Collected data
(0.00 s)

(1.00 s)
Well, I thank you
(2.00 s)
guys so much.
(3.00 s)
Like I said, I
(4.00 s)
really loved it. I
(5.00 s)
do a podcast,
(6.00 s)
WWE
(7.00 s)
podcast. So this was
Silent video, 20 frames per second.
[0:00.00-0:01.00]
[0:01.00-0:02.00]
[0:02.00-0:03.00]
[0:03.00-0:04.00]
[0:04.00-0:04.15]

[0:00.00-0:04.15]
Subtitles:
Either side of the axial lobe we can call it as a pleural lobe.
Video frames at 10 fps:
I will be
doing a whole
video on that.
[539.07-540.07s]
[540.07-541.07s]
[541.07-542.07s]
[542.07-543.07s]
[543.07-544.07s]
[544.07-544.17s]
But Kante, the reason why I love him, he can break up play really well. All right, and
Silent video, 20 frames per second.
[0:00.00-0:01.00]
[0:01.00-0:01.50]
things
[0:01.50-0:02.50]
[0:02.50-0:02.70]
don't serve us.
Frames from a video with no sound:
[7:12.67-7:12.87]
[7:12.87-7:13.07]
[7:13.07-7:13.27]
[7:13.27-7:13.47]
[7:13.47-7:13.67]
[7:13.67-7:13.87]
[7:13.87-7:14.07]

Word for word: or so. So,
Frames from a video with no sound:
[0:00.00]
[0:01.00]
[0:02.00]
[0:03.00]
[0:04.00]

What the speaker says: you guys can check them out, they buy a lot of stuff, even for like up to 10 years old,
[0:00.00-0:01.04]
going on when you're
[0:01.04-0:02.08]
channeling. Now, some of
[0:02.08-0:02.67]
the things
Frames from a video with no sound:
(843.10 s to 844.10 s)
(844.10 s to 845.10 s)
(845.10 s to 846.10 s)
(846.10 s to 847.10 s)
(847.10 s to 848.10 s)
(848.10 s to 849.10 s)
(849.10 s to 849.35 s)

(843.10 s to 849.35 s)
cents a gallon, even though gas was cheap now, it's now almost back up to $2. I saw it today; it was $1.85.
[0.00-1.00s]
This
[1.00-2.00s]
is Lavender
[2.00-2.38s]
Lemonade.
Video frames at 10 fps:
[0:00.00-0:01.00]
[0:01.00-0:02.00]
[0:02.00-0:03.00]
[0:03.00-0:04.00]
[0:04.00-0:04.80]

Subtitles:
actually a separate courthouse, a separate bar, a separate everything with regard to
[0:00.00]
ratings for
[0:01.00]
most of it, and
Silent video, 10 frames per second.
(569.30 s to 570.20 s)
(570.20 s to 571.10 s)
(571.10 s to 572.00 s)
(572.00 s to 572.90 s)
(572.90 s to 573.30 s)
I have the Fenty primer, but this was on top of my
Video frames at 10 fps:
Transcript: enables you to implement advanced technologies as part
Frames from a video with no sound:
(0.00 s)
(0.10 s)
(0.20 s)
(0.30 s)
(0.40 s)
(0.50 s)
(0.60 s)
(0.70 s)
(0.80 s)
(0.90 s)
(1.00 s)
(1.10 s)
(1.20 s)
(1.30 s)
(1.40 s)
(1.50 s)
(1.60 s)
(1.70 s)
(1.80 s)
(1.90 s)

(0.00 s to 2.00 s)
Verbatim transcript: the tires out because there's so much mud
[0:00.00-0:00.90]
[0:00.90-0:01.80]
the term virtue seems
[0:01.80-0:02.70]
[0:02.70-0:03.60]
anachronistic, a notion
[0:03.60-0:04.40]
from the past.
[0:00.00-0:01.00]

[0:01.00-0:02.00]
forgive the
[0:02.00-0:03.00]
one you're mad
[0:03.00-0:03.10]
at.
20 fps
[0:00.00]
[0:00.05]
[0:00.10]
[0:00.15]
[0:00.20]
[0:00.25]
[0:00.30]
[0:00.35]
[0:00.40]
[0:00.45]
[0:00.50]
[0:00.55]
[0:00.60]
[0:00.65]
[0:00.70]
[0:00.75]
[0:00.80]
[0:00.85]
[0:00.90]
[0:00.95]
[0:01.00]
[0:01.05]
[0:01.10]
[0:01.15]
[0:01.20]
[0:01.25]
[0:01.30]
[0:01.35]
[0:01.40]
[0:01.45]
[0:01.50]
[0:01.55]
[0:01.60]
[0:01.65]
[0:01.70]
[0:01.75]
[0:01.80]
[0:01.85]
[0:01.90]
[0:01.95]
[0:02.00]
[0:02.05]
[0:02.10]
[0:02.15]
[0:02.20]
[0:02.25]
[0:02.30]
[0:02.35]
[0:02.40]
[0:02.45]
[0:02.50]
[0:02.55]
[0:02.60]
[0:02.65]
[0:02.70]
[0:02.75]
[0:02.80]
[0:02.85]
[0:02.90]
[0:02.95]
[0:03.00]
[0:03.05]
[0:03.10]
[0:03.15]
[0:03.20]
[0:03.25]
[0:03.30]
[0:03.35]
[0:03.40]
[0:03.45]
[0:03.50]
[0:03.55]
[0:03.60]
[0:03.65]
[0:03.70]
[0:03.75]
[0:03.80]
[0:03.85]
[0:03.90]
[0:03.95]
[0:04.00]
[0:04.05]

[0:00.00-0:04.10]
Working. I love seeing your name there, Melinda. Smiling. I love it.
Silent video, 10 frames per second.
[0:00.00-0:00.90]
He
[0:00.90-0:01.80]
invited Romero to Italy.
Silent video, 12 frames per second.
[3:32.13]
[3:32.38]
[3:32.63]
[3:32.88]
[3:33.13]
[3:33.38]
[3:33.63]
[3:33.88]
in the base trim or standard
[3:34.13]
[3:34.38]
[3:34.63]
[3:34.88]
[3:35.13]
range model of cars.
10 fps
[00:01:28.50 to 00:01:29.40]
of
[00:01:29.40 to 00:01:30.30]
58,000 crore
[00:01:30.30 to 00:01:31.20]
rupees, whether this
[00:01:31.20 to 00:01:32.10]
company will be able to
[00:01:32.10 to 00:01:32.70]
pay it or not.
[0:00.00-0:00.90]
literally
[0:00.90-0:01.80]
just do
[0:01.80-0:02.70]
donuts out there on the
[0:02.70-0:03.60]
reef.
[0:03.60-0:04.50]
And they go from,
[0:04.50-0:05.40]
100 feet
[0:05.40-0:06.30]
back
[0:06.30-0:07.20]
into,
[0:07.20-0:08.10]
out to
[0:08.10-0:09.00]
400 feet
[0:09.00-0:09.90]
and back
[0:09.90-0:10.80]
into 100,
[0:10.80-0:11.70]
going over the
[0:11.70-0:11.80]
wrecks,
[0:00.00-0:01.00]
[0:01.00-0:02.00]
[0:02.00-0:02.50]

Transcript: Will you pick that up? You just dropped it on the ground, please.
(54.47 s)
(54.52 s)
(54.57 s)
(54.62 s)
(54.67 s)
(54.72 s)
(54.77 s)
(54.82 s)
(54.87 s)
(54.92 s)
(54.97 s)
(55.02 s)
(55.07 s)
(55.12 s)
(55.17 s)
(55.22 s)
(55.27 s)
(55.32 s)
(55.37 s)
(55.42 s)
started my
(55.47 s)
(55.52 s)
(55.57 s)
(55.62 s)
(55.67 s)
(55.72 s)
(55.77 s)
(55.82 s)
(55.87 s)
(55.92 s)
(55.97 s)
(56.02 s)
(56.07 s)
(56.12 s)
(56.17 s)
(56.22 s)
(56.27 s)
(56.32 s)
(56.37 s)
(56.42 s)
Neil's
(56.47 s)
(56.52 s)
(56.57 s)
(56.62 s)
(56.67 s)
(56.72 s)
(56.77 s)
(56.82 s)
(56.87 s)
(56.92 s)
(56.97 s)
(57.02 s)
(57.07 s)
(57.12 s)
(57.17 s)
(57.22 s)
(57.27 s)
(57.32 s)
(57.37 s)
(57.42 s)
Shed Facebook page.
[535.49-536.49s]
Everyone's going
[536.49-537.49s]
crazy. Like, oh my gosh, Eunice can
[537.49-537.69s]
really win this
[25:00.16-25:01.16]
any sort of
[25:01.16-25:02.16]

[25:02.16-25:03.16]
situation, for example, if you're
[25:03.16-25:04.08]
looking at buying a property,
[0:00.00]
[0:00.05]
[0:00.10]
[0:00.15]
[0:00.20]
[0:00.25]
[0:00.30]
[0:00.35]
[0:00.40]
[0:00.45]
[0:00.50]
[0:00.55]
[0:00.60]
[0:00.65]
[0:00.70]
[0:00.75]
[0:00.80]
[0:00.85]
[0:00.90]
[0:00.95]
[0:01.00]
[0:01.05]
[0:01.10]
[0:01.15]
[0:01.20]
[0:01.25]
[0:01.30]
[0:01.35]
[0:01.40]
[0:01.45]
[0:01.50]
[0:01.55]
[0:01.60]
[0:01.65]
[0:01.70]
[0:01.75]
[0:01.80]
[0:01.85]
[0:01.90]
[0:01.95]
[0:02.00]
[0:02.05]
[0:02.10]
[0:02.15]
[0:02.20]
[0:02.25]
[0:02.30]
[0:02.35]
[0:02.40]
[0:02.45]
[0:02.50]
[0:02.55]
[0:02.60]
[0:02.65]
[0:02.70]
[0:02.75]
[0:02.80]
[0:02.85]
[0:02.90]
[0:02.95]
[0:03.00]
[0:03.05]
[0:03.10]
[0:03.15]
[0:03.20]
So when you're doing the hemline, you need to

- [Exercise goal] Using the data above, restate word for word the lines from its opening line through the line that contains "[542.07-543.07s]", and no more.

- [Output]
(0.00 s)

(1.00 s)
Well, I thank you
(2.00 s)
guys so much.
(3.00 s)
Like I said, I
(4.00 s)
really loved it. I
(5.00 s)
do a podcast,
(6.00 s)
WWE
(7.00 s)
podcast. So this was
Silent video, 20 frames per second.
[0:00.00-0:01.00]
[0:01.00-0:02.00]
[0:02.00-0:03.00]
[0:03.00-0:04.00]
[0:04.00-0:04.15]

[0:00.00-0:04.15]
Subtitles:
Either side of the axial lobe we can call it as a pleural lobe.
Video frames at 10 fps:
I will be
doing a whole
video on that.
[539.07-540.07s]
[540.07-541.07s]
[541.07-542.07s]
[542.07-543.07s]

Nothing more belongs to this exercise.